- _EXERCISE OBJECTIVE_
Work out how many lines of the listing hold the string "frames". Answer with that number alone.

- _LISTED ENTRIES_
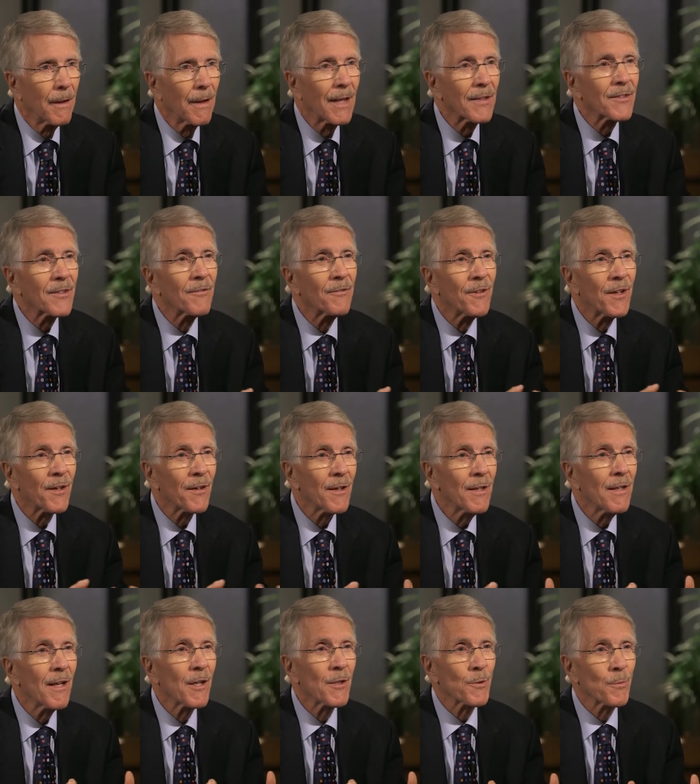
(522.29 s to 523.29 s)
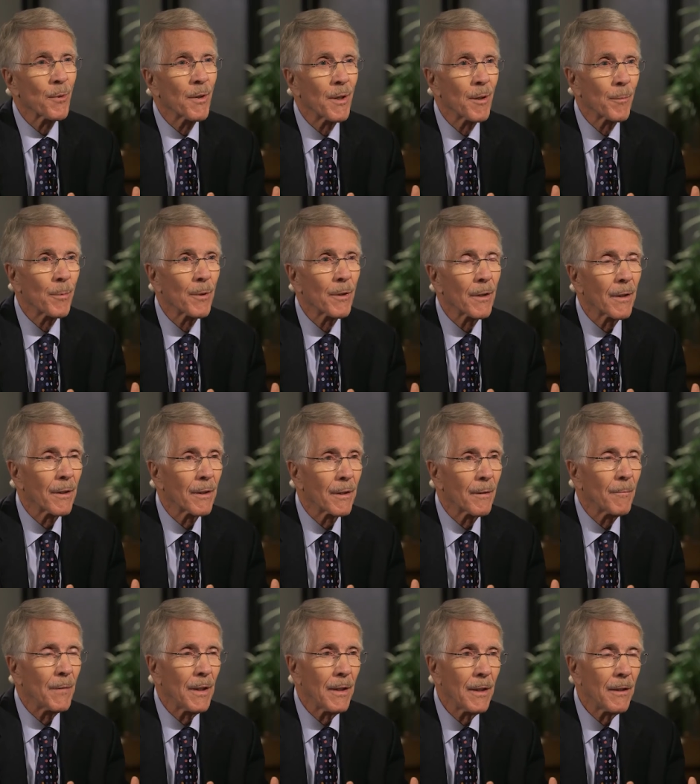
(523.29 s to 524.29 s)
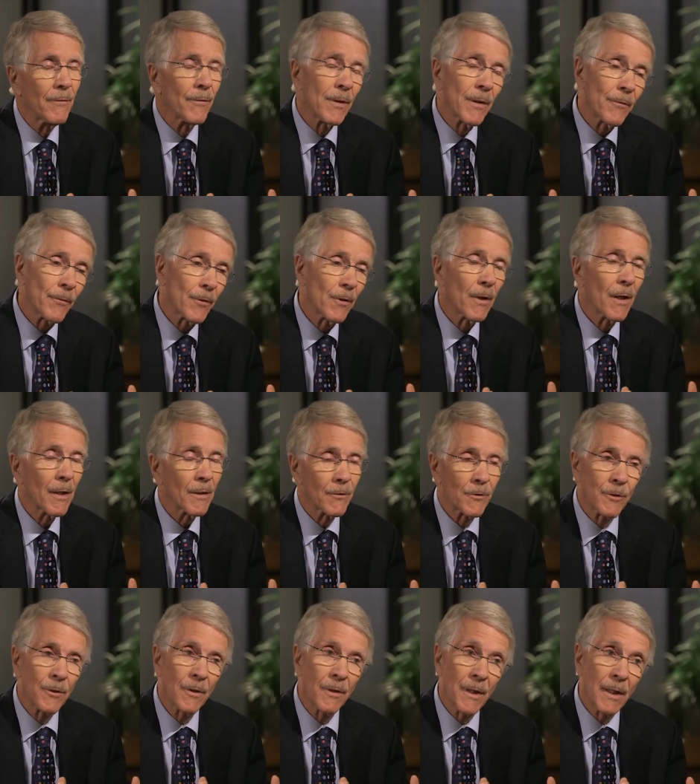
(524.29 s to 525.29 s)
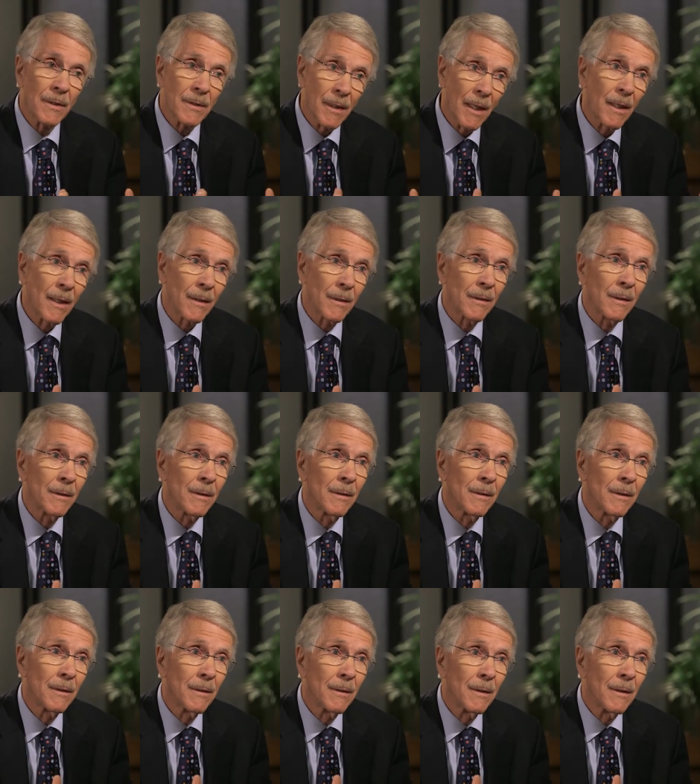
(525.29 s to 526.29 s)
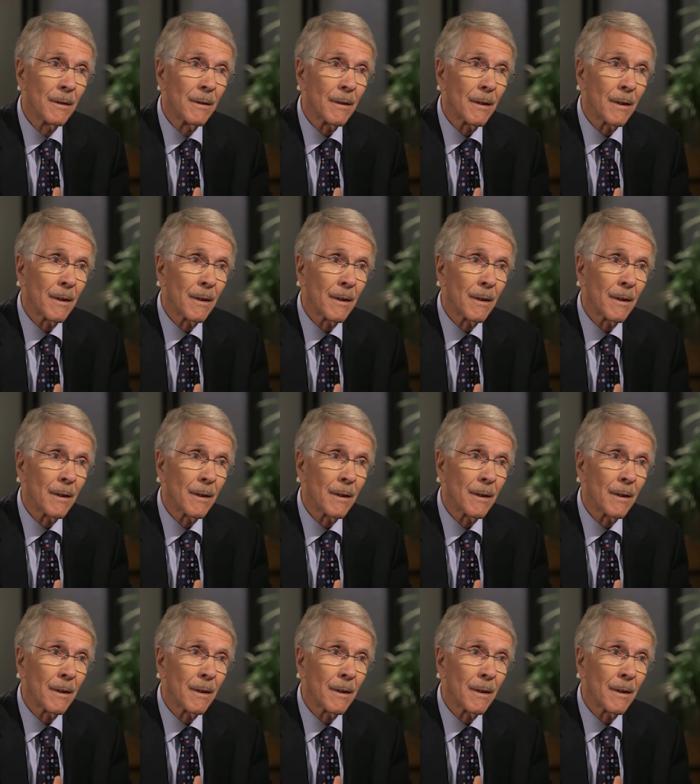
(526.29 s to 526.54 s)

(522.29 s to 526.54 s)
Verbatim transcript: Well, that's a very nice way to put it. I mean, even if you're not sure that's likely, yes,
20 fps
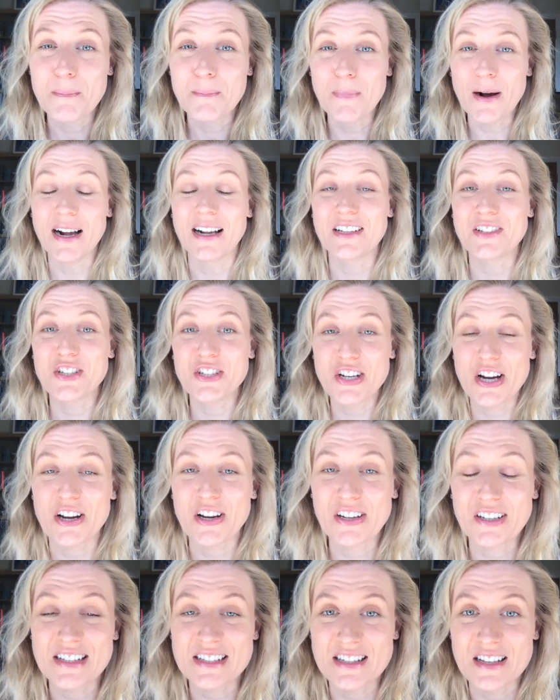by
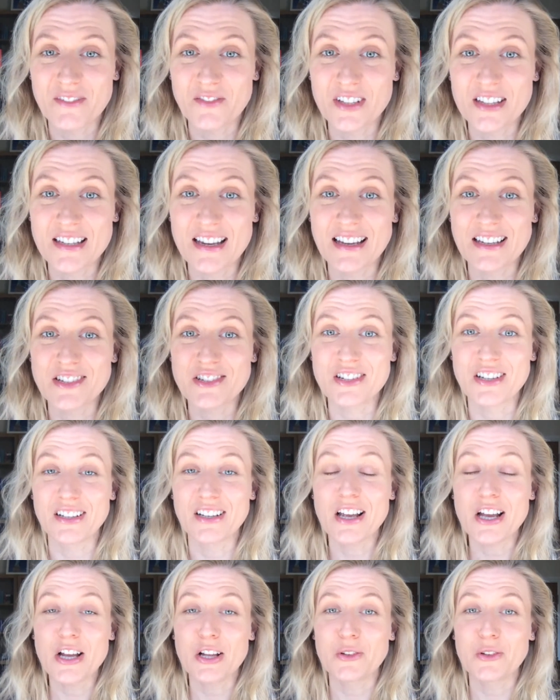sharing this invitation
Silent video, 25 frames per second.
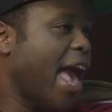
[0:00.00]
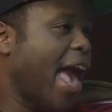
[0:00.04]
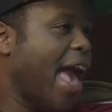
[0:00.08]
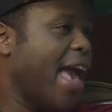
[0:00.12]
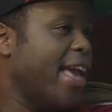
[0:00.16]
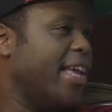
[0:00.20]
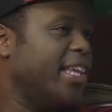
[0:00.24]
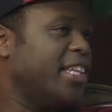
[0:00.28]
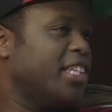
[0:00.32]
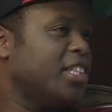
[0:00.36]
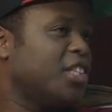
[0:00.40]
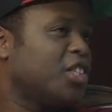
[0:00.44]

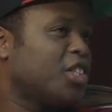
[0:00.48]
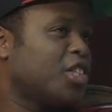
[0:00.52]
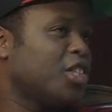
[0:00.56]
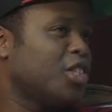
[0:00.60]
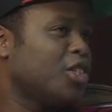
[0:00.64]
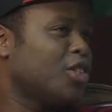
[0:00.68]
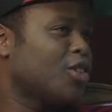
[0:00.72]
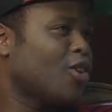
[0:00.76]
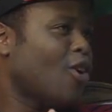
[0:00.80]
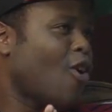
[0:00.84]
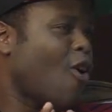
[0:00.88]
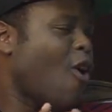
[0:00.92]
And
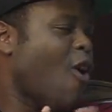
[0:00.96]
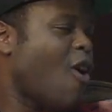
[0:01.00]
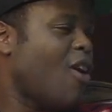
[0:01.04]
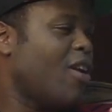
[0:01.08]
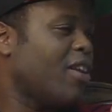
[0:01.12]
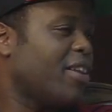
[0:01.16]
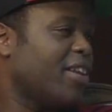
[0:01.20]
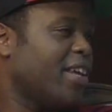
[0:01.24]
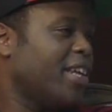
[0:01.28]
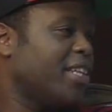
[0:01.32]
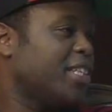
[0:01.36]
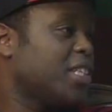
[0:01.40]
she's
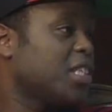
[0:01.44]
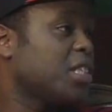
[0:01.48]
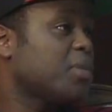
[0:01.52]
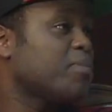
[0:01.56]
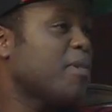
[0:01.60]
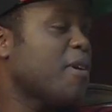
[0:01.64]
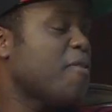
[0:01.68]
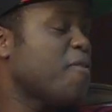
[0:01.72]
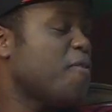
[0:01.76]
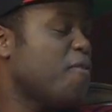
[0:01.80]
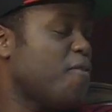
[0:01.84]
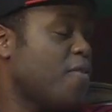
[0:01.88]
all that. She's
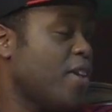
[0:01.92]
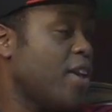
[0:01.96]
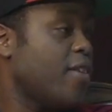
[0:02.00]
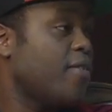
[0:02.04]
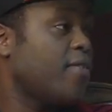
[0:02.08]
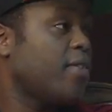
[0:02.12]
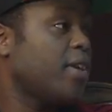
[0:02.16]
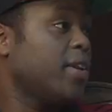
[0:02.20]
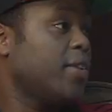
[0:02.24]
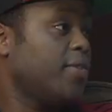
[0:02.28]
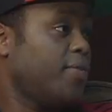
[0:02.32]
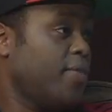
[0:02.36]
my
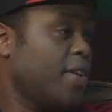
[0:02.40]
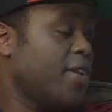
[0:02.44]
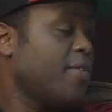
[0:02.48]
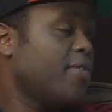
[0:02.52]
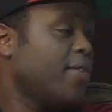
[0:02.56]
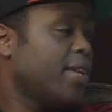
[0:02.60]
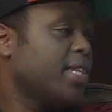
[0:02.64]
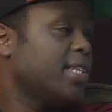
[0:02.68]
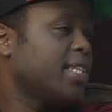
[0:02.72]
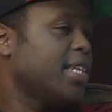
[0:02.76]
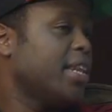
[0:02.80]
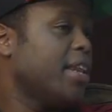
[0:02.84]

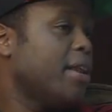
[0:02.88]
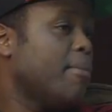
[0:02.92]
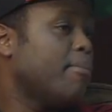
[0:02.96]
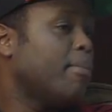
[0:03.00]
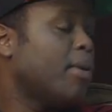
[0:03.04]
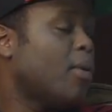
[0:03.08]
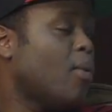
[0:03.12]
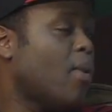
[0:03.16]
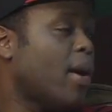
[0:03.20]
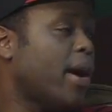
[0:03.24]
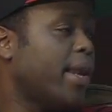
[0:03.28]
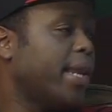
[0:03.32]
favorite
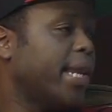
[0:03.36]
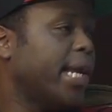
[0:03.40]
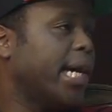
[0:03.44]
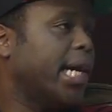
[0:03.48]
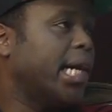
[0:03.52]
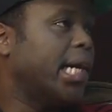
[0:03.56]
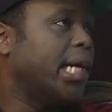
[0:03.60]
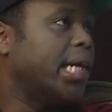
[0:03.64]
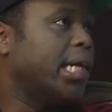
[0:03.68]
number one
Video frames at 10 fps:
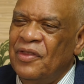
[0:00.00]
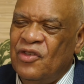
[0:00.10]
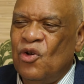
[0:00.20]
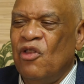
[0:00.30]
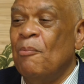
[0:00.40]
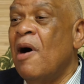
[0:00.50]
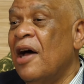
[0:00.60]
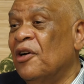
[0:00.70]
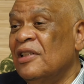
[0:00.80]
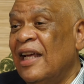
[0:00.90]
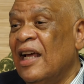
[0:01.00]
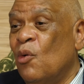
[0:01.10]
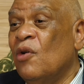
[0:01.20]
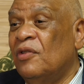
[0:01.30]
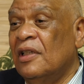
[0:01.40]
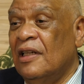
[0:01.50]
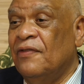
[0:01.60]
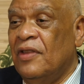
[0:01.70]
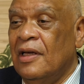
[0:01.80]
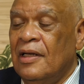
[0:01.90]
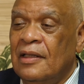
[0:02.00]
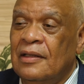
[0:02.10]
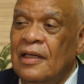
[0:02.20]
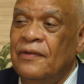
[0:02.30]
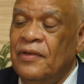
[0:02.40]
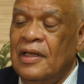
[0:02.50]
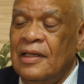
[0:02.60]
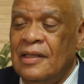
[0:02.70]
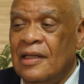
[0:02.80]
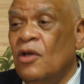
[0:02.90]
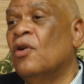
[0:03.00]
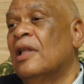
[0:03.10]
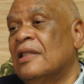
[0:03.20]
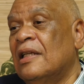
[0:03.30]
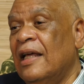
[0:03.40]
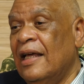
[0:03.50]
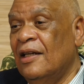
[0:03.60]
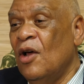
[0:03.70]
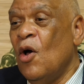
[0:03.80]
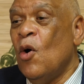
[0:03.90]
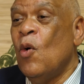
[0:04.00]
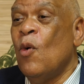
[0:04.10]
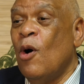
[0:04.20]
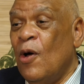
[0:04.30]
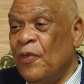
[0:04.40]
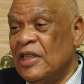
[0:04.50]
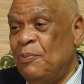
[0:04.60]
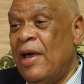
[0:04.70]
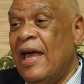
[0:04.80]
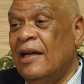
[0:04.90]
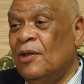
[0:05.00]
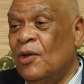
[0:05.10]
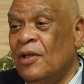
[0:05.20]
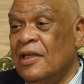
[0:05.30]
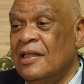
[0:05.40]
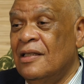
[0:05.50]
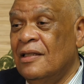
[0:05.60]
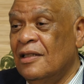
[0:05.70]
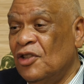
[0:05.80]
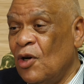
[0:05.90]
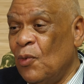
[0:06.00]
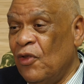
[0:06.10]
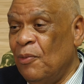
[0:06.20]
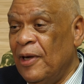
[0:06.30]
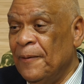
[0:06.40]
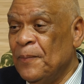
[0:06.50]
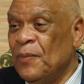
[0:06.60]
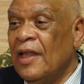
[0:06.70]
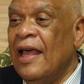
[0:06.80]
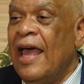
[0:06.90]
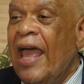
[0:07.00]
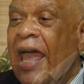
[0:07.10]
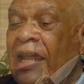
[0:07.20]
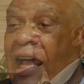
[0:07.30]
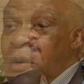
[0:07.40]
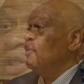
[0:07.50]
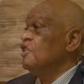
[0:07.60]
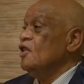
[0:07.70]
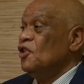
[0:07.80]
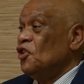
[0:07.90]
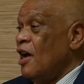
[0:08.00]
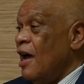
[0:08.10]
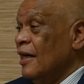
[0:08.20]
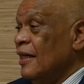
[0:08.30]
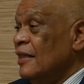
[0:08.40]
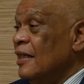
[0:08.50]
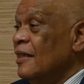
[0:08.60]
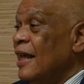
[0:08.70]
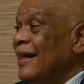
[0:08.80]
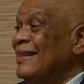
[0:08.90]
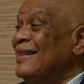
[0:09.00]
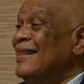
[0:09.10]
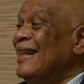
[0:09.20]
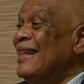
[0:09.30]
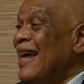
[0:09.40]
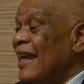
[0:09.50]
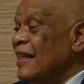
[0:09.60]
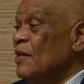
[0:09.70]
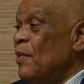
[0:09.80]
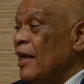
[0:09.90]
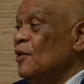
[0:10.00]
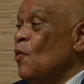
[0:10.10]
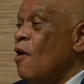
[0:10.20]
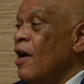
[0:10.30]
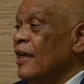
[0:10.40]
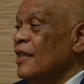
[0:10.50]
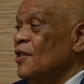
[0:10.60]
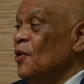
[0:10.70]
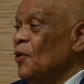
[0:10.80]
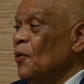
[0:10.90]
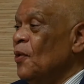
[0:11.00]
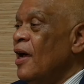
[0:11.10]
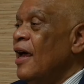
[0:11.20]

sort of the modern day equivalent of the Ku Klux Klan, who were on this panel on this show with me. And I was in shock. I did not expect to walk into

- _TASK OUTPUT_
2